The non-trivial based map $S^1 \to BO$ factors through $\mathbb{R} P^\infty \to BO$, whose image in mod 2 homology generates the Pontryagin ring $H_*(BO;\mathbb{F}_2)$. We can freely extend to double loop maps $$\Omega^2 S^3 \to \Omega^2 \Sigma^2 \mathbb{R}P^\infty \to BO$$ where the second map then induces a surjection on mod 2 homology. Both $\Omega^2 \Sigma^2 \mathbb{R}P^\infty$ and $BO$ split as $\mathbb{R} P^\infty$ times their 1-connected cover, so the induced map of 1-connected covers $\tau_{\geq 2}(\Omega^2 \Sigma^2 \mathbb{R}P^\infty) \to \tau_{\geq 2}(BO) = BSO$ also induces a surjection on mod 2 homology.
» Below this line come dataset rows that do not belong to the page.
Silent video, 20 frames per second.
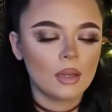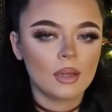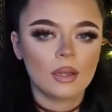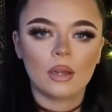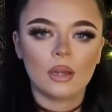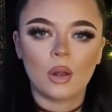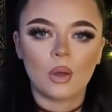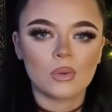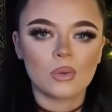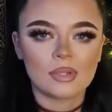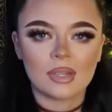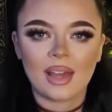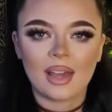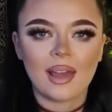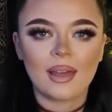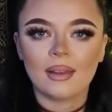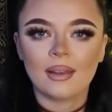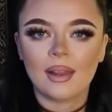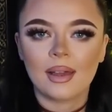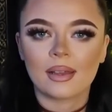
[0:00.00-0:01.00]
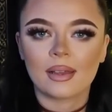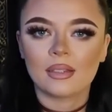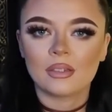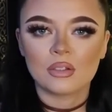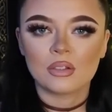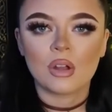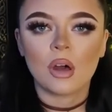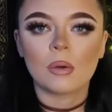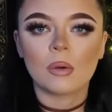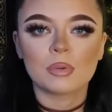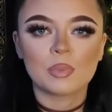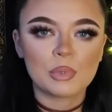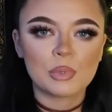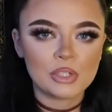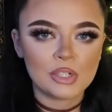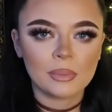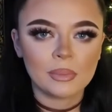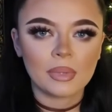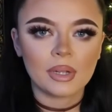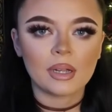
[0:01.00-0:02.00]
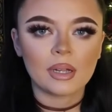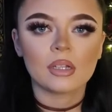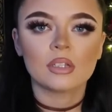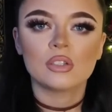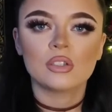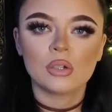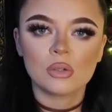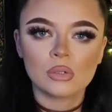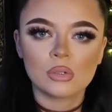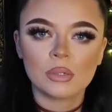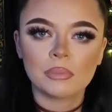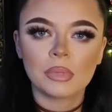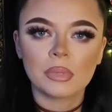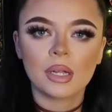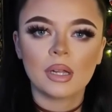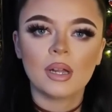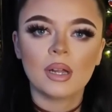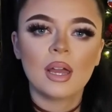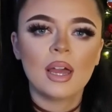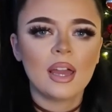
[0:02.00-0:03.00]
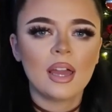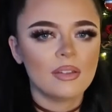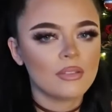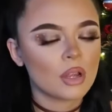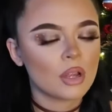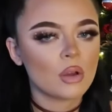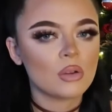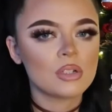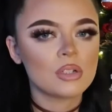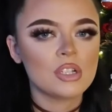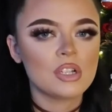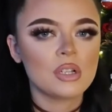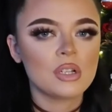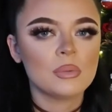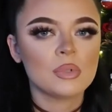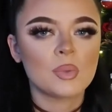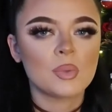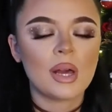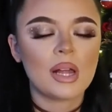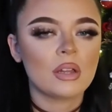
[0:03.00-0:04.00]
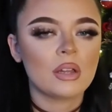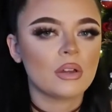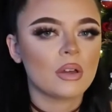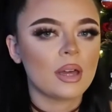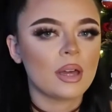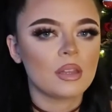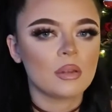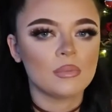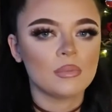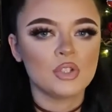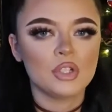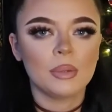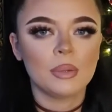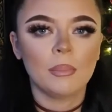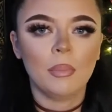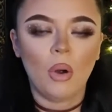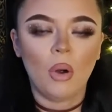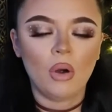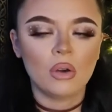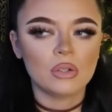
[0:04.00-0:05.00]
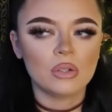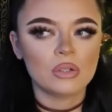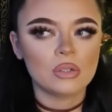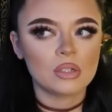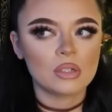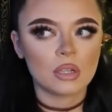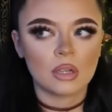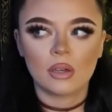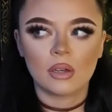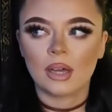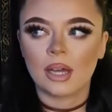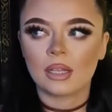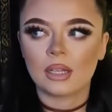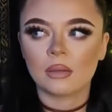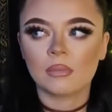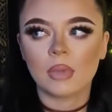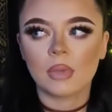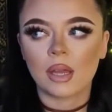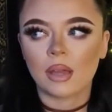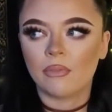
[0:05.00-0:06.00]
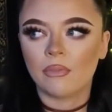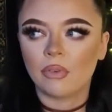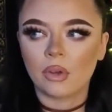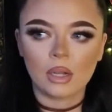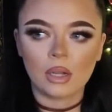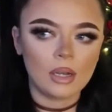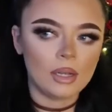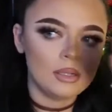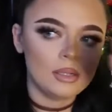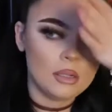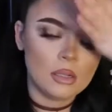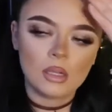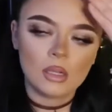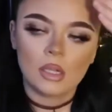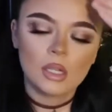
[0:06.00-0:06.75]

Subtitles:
clothes again, leggings, tops, but gym gear. Do you know gym gear? If they go to the gym as well, you could get them gym bottles, you could get them like a fucking little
Now let $X = \tau_{\geq 2}(\Omega^2 \Sigma^2 \mathbb{R}P^\infty)$ with the map to $BSO$ constructed above. Take 1-connected covers of the double loop maps above, Thomify, 2-localize, and use the Hopkins-Mahowald theorem to get maps of $E_2$ ring spectra $$H \mathbb{Z} _{(2)} \to MX_{(2)} \to MSO_{(2)}.$$ (See e.g. section 3 of this paper.) We can view $MX_{(2)} \to MSO_{(2)}$ as a map of $H\mathbb{Z}_{(2)}$-modules, and the induced map on mod 2 homology inherits the structure of a module map over the mod 2 dual Steenrod algebra $\mathcal{A}^\vee$. Both modules are free: in fact the mod 2 Hurewicz homomorphism $\pi_*(MX;\mathbb{Z}/2\mathbb{Z}) \to H_*(MX;\mathbb{Z}/2\mathbb{Z})$ induces an isomorphism $$\mathcal{A}^\vee \otimes \pi_*(MX;\mathbb{Z}/2\mathbb{Z}) \to H_*(MX;\mathbb{Z}/2\mathbb{Z}),$$ and similarly for $MSO$. Therefore the map $\pi_*(MX;\mathbb{Z}/2\mathbb{Z}) \to \pi_*(MSO;\mathbb{Z}/2\mathbb{Z})$ may be identified with the map obtained by applying $\mathbb{F}_2 \otimes_{\mathcal{A}^\vee} -$ to the map on homology, which is surjective by Thom isomorphism, showing that the induced map on mod 2 homotopy is also surjective. Now any 2-torsion class $x \in \pi_d(MSO)$ comes from $\pi_{d+1}(MSO;\mathbb{Z}/2\mathbb{Z})$, hence from $\pi_{d+1}(MX;\mathbb{Z}/2\mathbb{Z})$ and in particular from $\pi_d(MX)$. $\Box$
We have shown that any torsion class $[M] \in \Omega_d^{SO}$ admits a representative where the structure map $M \to BSO$ lifts to $f: M \to X$. By the usual arguments (that is, doing surgery on representatives of $\pi_*(X,M)$) there is no obstruction to making this map be $n$-connected for $d = 2n$ or $d = 2n+1$. For the purposes of a later induction argument, let me weaken the conclusion to $f$ being $(n-1)$-connected and rationally $n$-connected. To get to a rational homology sphere, it remains to make $H_n(M;\mathbb{Q}) = 0$. If this is not already the case we may, in the case $d = 2n$ where the signature must vanish when $n$ is even, choose a non-zero Lagrangian element $x \in H_n(M;\mathbb{Q})$. After possibly scaling by a positive integer, the rational Hurewicz theorem implies that this element may be lifted to $\pi_{n+1}(X,M)$ and be represented by an embedded $S^n \to M$ with trivial normal bundle. Doing surgery on that framed embedding gives a new manifold $M'$ with $H_n(M';\mathbb{Q})$ smaller than $H_n(M;\mathbb{Q})$. Unfortunately the surgery process may create some undesired torsion in $H_{n-1}(M')$ if the element we do surgery on is divisible (generated by a meridian $(n-1)$-sphere to the sphere we do surgery on; compare the diagram on page 517 of Kervaire-Milnor) but $M' \to X$ will remain rationally $n$-connected. Continuing in this fashion should lead to $H_n(M;\mathbb{Q}) = 0$. I haven't thought through the case where $d = 2n+1$, but assume it's similar.